## Task description
In the copy, leave out the pictures and repeat all records exactly.

(Collected data)
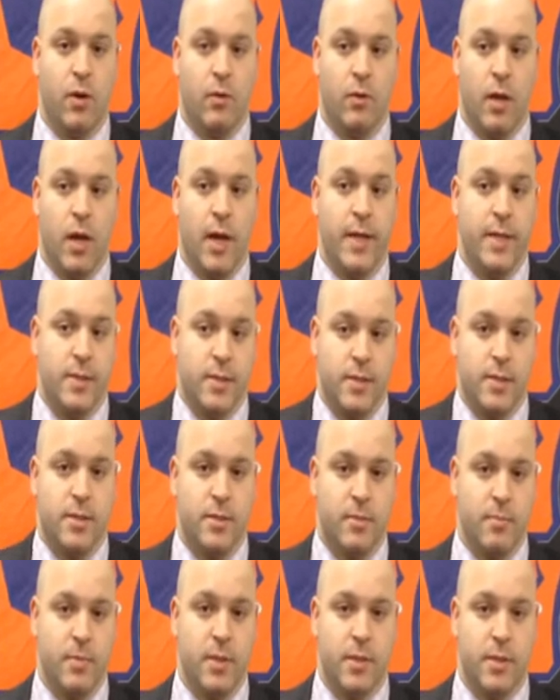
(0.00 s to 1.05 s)
our lines is
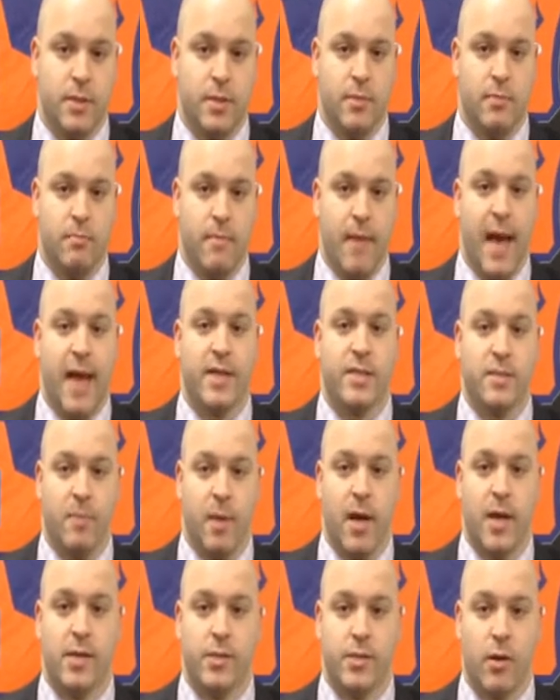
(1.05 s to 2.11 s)
to
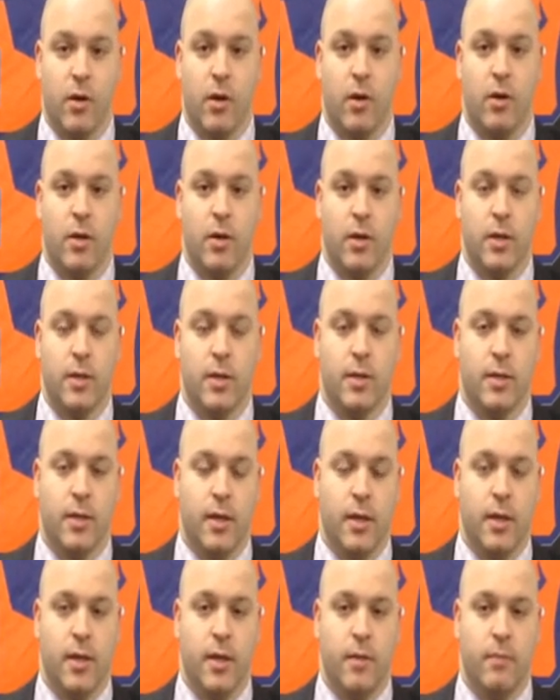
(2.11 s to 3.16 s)
maximize our
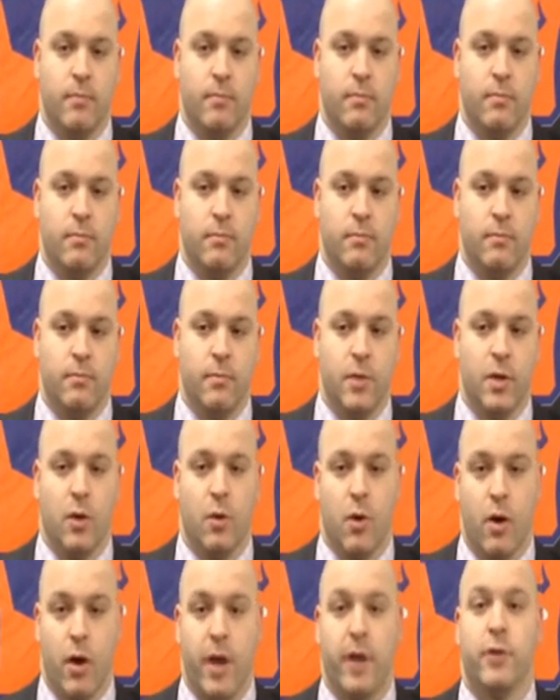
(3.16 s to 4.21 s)
you
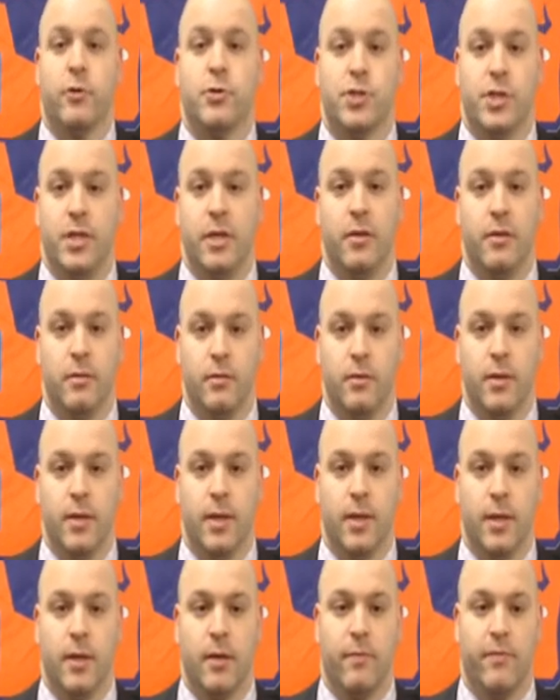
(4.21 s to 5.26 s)
know, our energy
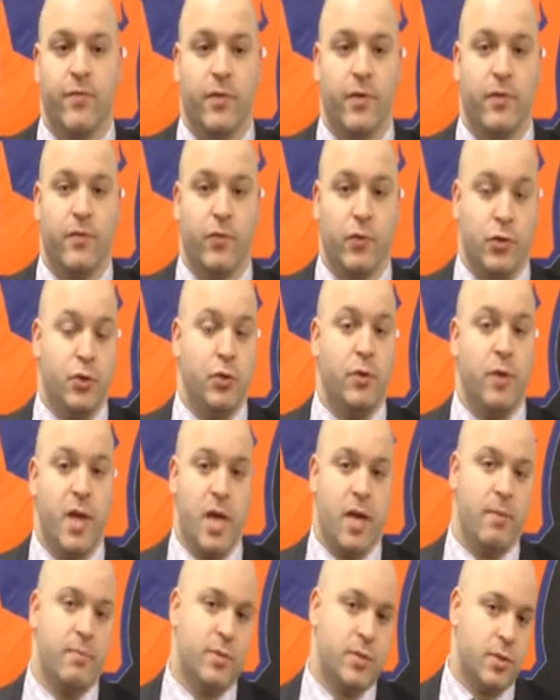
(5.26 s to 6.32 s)
for 2
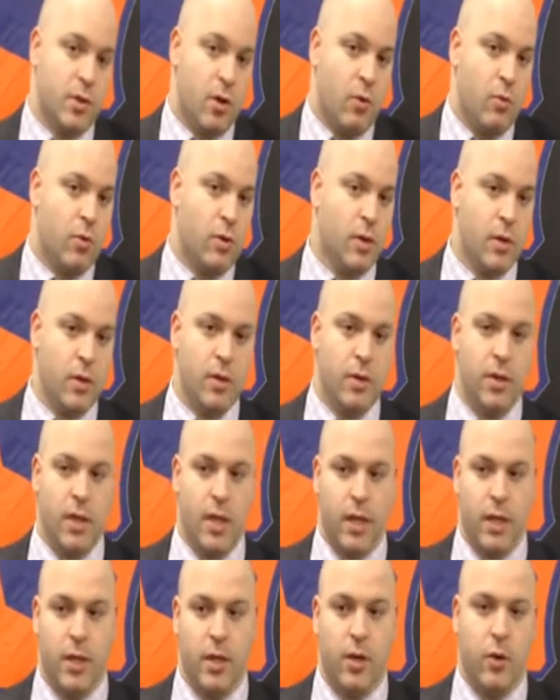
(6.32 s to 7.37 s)
games. So
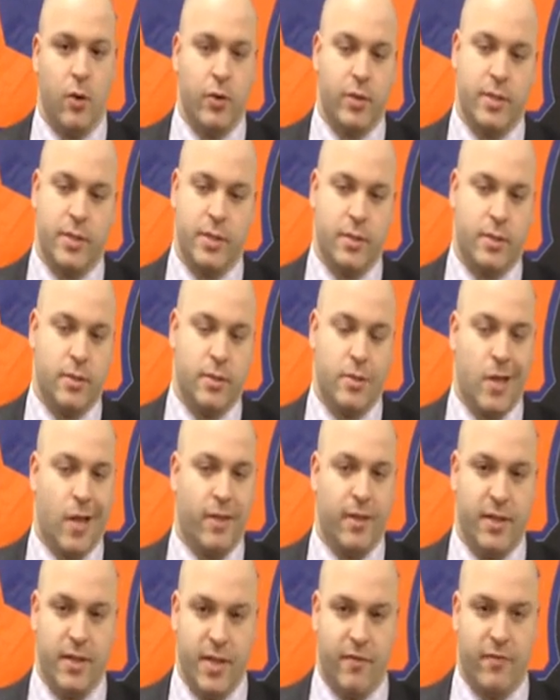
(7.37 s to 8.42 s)
you know, it's
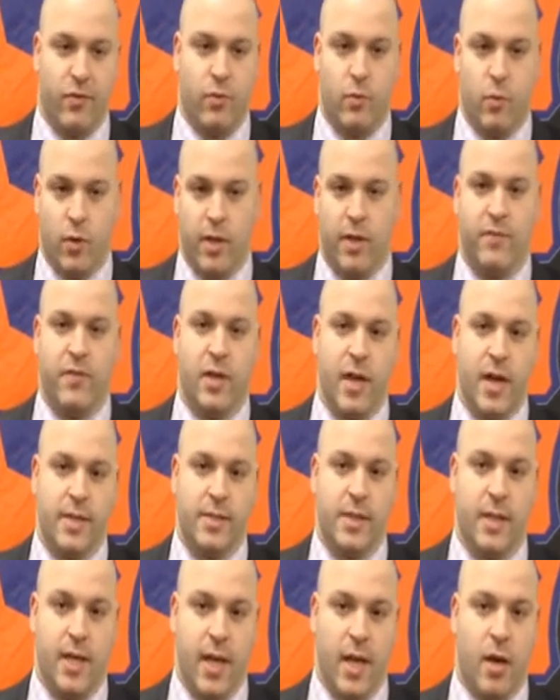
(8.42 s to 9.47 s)
nothing different. We'll give the
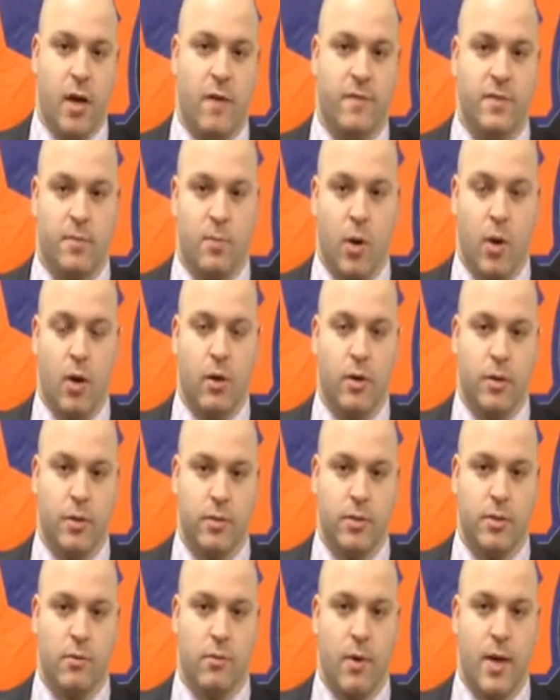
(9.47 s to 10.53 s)
guys a day off tomorrow
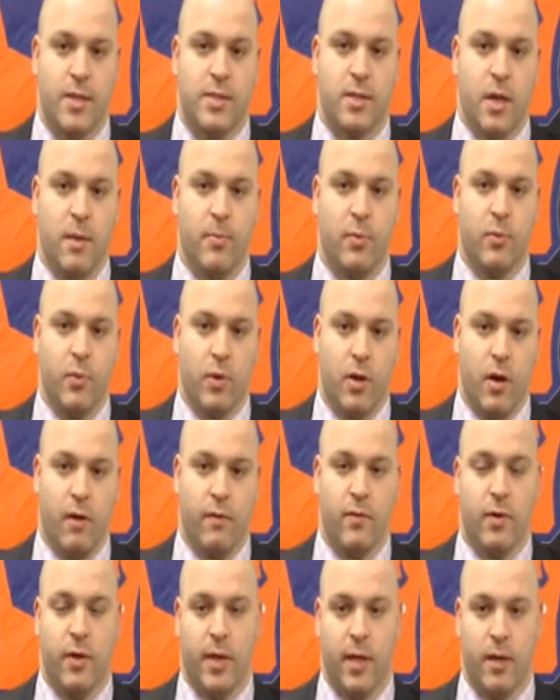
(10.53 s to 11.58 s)
to rest up and
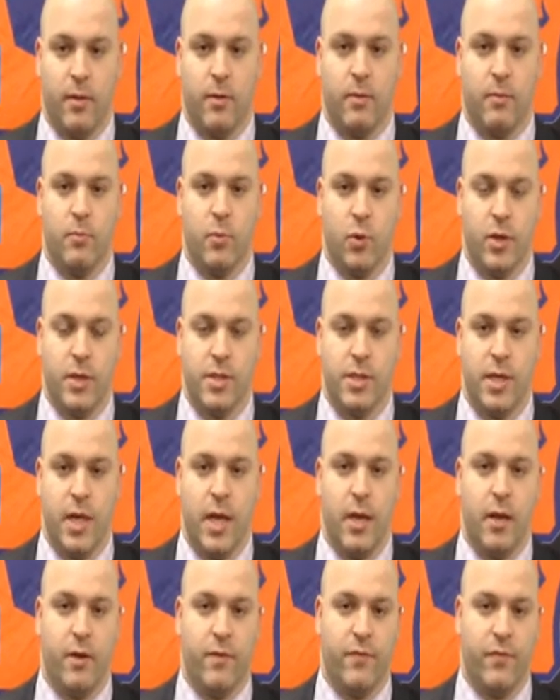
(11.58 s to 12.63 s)
recover and get a morning
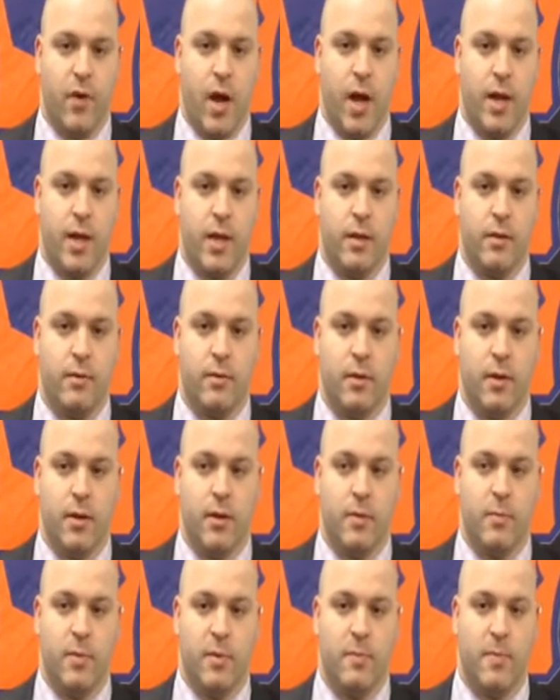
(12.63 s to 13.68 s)
skate on Friday
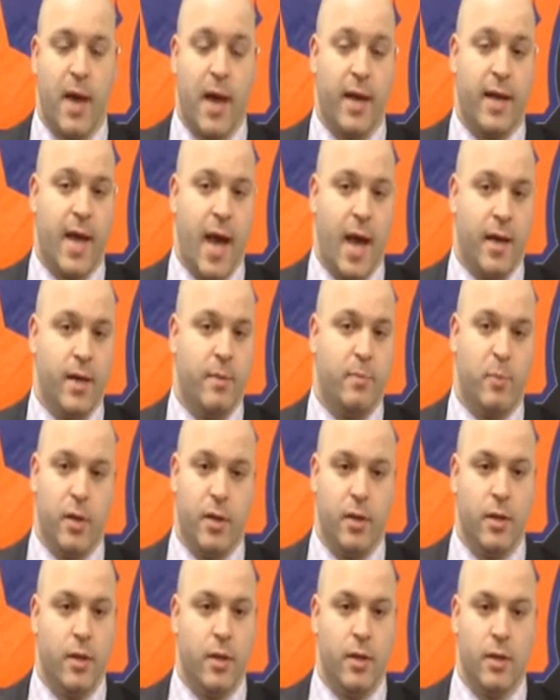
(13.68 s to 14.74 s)
and be back at it.
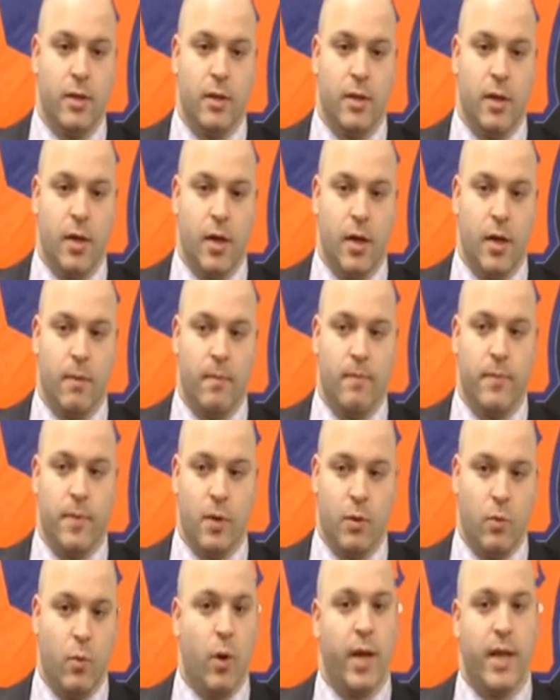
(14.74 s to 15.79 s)
But you
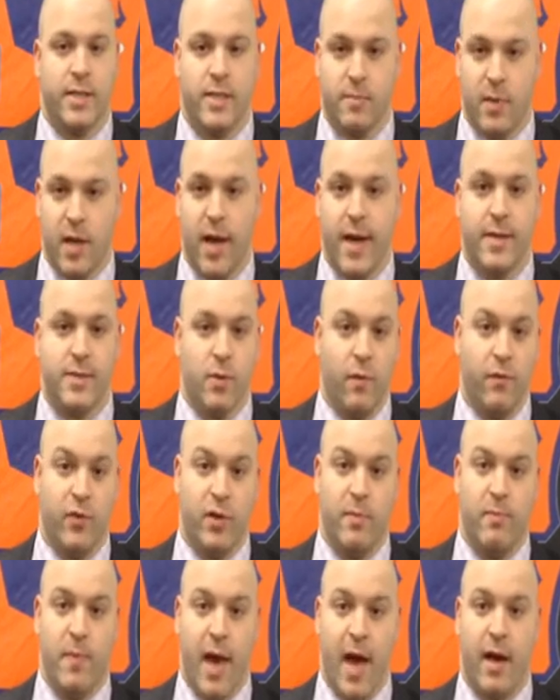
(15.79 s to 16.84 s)
know, we'll get some guys
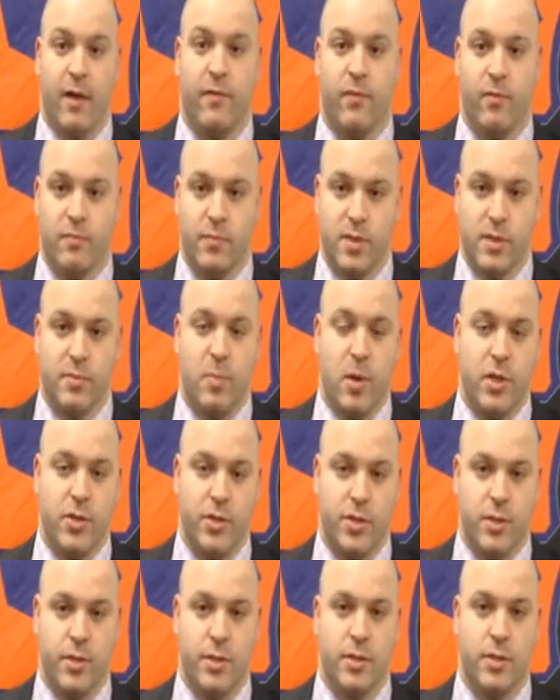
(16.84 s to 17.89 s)
hopefully back from
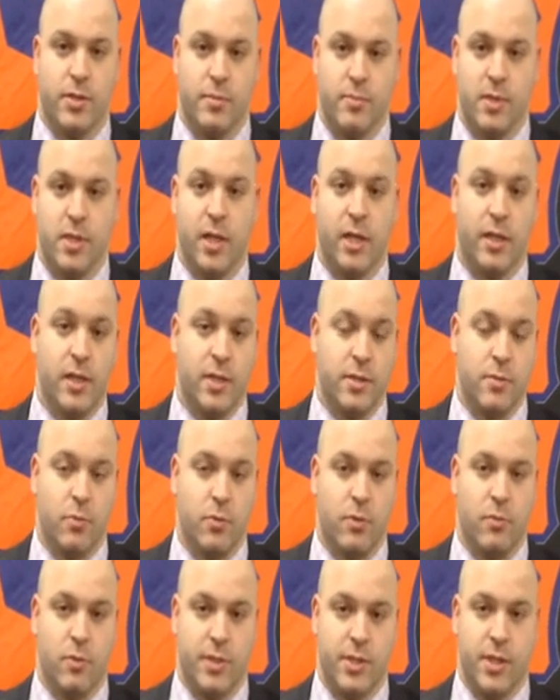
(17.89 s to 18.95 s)
suspensions and some sickness.
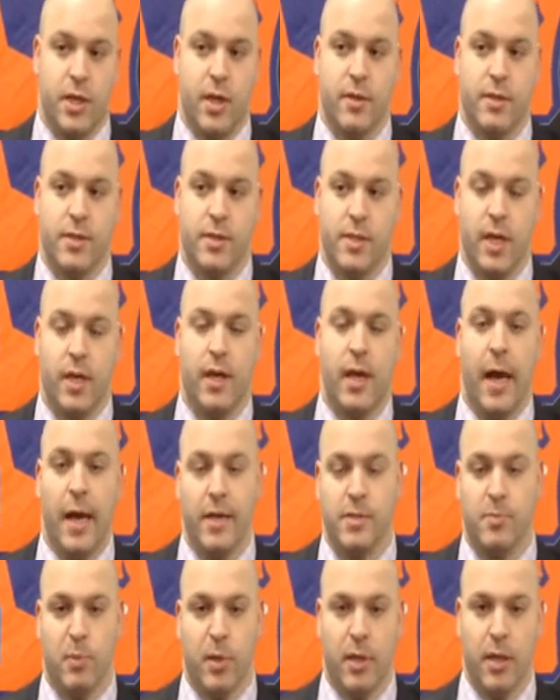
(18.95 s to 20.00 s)
We'll see on the sick
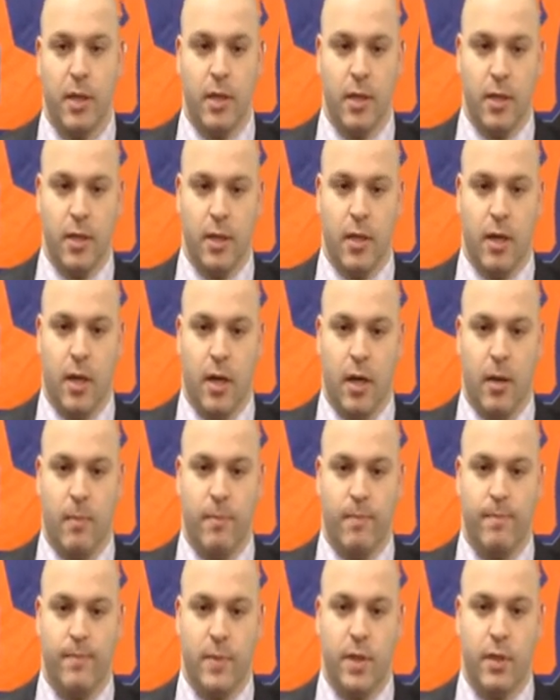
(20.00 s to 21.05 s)
guys, but
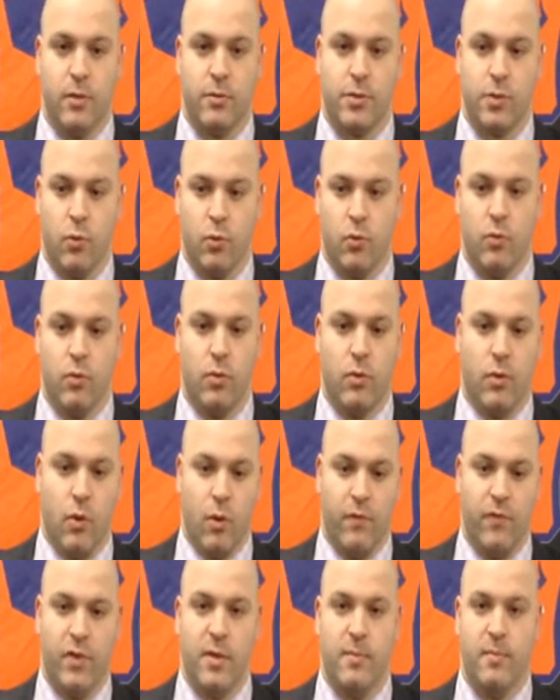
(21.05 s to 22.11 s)
you know, so we'll
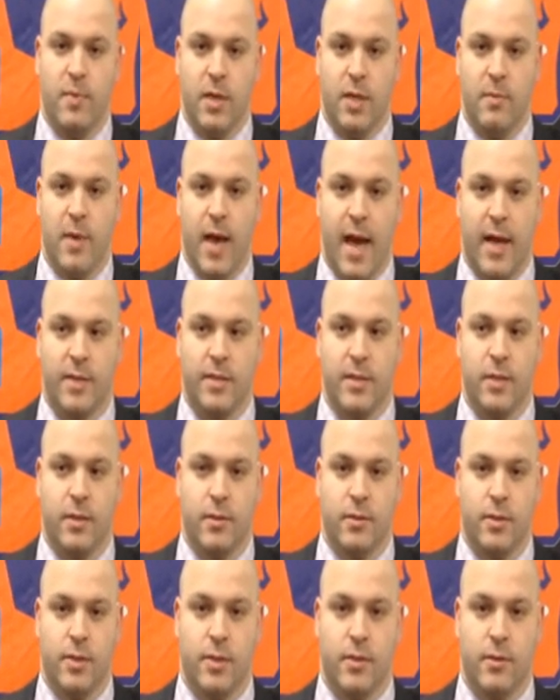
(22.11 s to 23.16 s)
hopefully be back
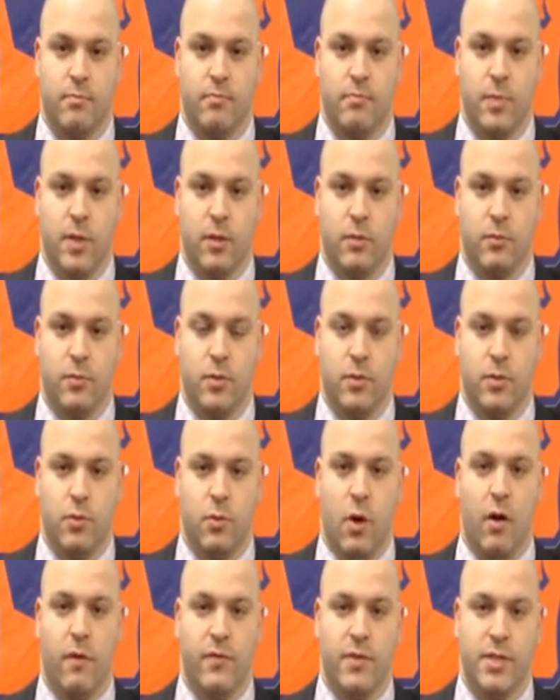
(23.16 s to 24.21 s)
to you know,
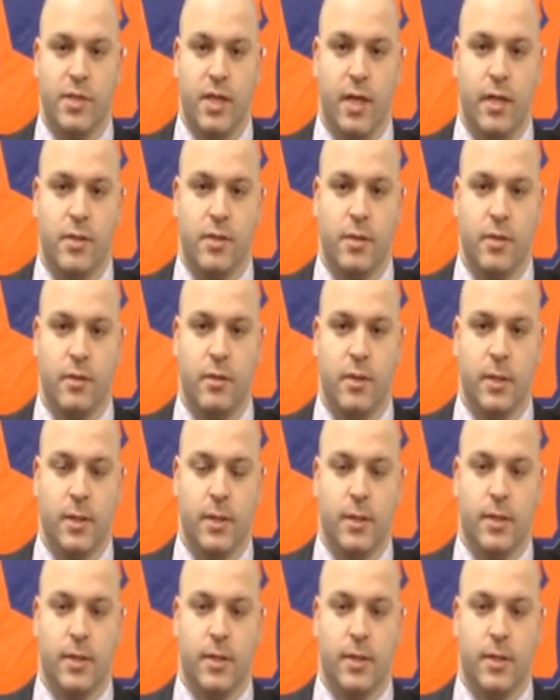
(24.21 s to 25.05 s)
12 and 6 and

## Answer area
(0.00 s to 1.05 s)
our lines is
(1.05 s to 2.11 s)
to
(2.11 s to 3.16 s)
maximize our
(3.16 s to 4.21 s)
you
(4.21 s to 5.26 s)
know, our energy
(5.26 s to 6.32 s)
for 2
(6.32 s to 7.37 s)
games. So
(7.37 s to 8.42 s)
you know, it's
(8.42 s to 9.47 s)
nothing different. We'll give the
(9.47 s to 10.53 s)
guys a day off tomorrow
(10.53 s to 11.58 s)
to rest up and
(11.58 s to 12.63 s)
recover and get a morning
(12.63 s to 13.68 s)
skate on Friday
(13.68 s to 14.74 s)
and be back at it.
(14.74 s to 15.79 s)
But you
(15.79 s to 16.84 s)
know, we'll get some guys
(16.84 s to 17.89 s)
hopefully back from
(17.89 s to 18.95 s)
suspensions and some sickness.
(18.95 s to 20.00 s)
We'll see on the sick
(20.00 s to 21.05 s)
guys, but
(21.05 s to 22.11 s)
you know, so we'll
(22.11 s to 23.16 s)
hopefully be back
(23.16 s to 24.21 s)
to you know,
(24.21 s to 25.05 s)
12 and 6 and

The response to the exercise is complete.